= What to work on =
Write out every entry below exactly as it appears. Pictures do not belong in the copy.

= Available data =

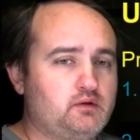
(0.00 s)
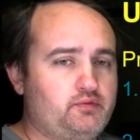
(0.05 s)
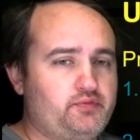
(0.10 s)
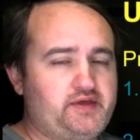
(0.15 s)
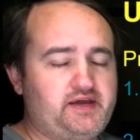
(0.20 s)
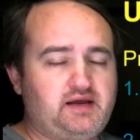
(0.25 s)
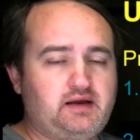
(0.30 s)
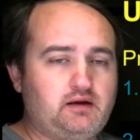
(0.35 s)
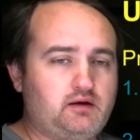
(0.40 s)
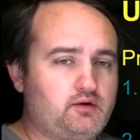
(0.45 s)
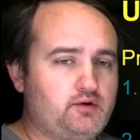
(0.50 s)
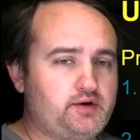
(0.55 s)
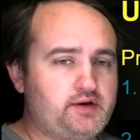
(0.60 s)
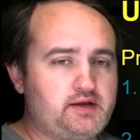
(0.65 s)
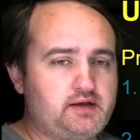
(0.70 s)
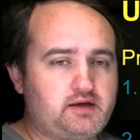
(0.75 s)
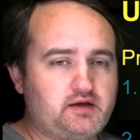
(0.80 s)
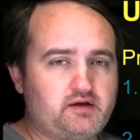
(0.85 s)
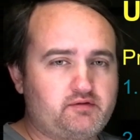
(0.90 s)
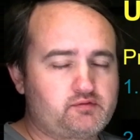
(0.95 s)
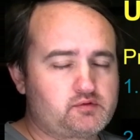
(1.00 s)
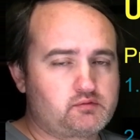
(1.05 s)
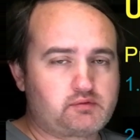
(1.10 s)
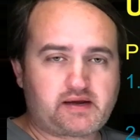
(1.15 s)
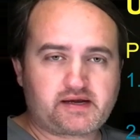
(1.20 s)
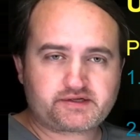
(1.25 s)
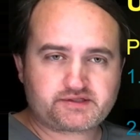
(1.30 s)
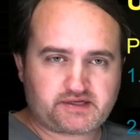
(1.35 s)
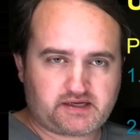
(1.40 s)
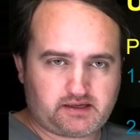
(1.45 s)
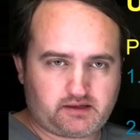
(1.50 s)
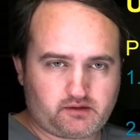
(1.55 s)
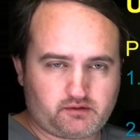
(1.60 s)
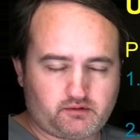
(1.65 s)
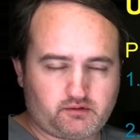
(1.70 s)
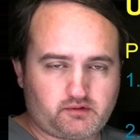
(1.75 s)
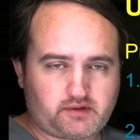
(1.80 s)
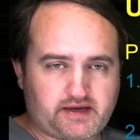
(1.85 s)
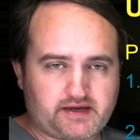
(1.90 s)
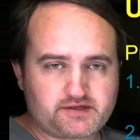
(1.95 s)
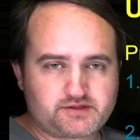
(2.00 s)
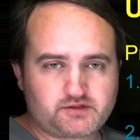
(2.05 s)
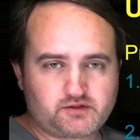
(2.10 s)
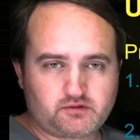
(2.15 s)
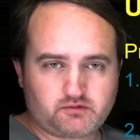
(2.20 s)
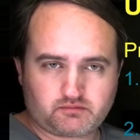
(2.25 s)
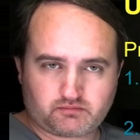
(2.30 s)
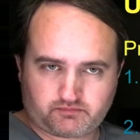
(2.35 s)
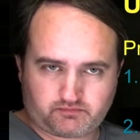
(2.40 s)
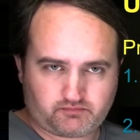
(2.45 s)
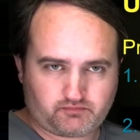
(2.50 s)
area of a rectangle, as you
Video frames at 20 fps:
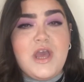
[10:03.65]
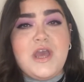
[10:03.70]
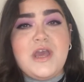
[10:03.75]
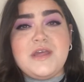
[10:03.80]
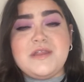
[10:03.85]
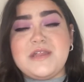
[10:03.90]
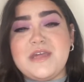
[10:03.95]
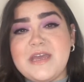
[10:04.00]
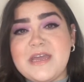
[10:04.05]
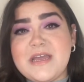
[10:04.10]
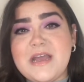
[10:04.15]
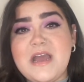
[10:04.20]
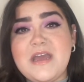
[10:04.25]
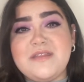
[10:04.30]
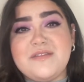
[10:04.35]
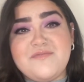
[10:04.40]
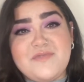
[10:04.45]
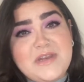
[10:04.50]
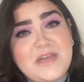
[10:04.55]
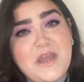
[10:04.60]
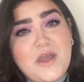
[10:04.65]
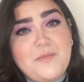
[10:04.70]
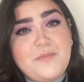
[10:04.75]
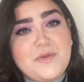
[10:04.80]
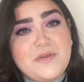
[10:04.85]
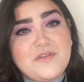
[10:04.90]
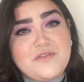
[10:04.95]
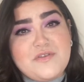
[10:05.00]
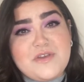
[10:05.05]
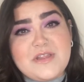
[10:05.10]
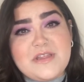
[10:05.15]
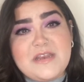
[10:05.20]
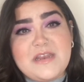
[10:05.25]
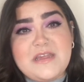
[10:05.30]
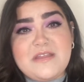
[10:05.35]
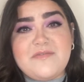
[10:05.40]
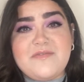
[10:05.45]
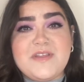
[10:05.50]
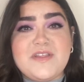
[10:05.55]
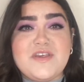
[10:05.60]
So yeah guys, I really hope you enjoyed
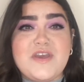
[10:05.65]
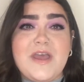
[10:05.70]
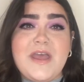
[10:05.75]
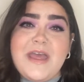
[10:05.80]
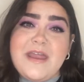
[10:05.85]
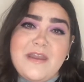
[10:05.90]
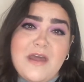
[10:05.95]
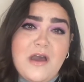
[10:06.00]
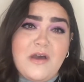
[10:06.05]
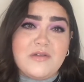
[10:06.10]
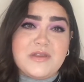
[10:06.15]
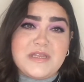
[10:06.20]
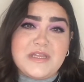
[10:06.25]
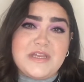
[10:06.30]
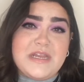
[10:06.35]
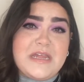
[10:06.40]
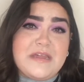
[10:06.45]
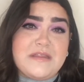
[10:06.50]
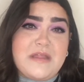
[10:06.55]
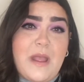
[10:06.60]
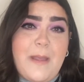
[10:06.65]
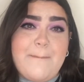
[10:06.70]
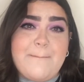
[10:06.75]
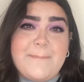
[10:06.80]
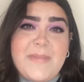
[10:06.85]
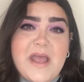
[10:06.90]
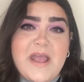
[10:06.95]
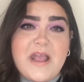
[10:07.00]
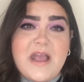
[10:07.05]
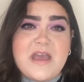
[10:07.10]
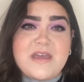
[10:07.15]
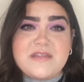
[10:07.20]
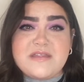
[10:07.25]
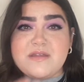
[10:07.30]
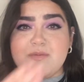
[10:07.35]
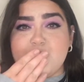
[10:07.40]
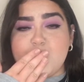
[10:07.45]
today's video, and I'll see you next time. Bye guys.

= Output of the exercise =
(0.00 s)
(0.05 s)
(0.10 s)
(0.15 s)
(0.20 s)
(0.25 s)
(0.30 s)
(0.35 s)
(0.40 s)
(0.45 s)
(0.50 s)
(0.55 s)
(0.60 s)
(0.65 s)
(0.70 s)
(0.75 s)
(0.80 s)
(0.85 s)
(0.90 s)
(0.95 s)
(1.00 s)
(1.05 s)
(1.10 s)
(1.15 s)
(1.20 s)
(1.25 s)
(1.30 s)
(1.35 s)
(1.40 s)
(1.45 s)
(1.50 s)
(1.55 s)
(1.60 s)
(1.65 s)
(1.70 s)
(1.75 s)
(1.80 s)
(1.85 s)
(1.90 s)
(1.95 s)
(2.00 s)
(2.05 s)
(2.10 s)
(2.15 s)
(2.20 s)
(2.25 s)
(2.30 s)
(2.35 s)
(2.40 s)
(2.45 s)
(2.50 s)
area of a rectangle, as you
Video frames at 20 fps:
[10:03.65]
[10:03.70]
[10:03.75]
[10:03.80]
[10:03.85]
[10:03.90]
[10:03.95]
[10:04.00]
[10:04.05]
[10:04.10]
[10:04.15]
[10:04.20]
[10:04.25]
[10:04.30]
[10:04.35]
[10:04.40]
[10:04.45]
[10:04.50]
[10:04.55]
[10:04.60]
[10:04.65]
[10:04.70]
[10:04.75]
[10:04.80]
[10:04.85]
[10:04.90]
[10:04.95]
[10:05.00]
[10:05.05]
[10:05.10]
[10:05.15]
[10:05.20]
[10:05.25]
[10:05.30]
[10:05.35]
[10:05.40]
[10:05.45]
[10:05.50]
[10:05.55]
[10:05.60]
So yeah guys, I really hope you enjoyed
[10:05.65]
[10:05.70]
[10:05.75]
[10:05.80]
[10:05.85]
[10:05.90]
[10:05.95]
[10:06.00]
[10:06.05]
[10:06.10]
[10:06.15]
[10:06.20]
[10:06.25]
[10:06.30]
[10:06.35]
[10:06.40]
[10:06.45]
[10:06.50]
[10:06.55]
[10:06.60]
[10:06.65]
[10:06.70]
[10:06.75]
[10:06.80]
[10:06.85]
[10:06.90]
[10:06.95]
[10:07.00]
[10:07.05]
[10:07.10]
[10:07.15]
[10:07.20]
[10:07.25]
[10:07.30]
[10:07.35]
[10:07.40]
[10:07.45]
today's video, and I'll see you next time. Bye guys.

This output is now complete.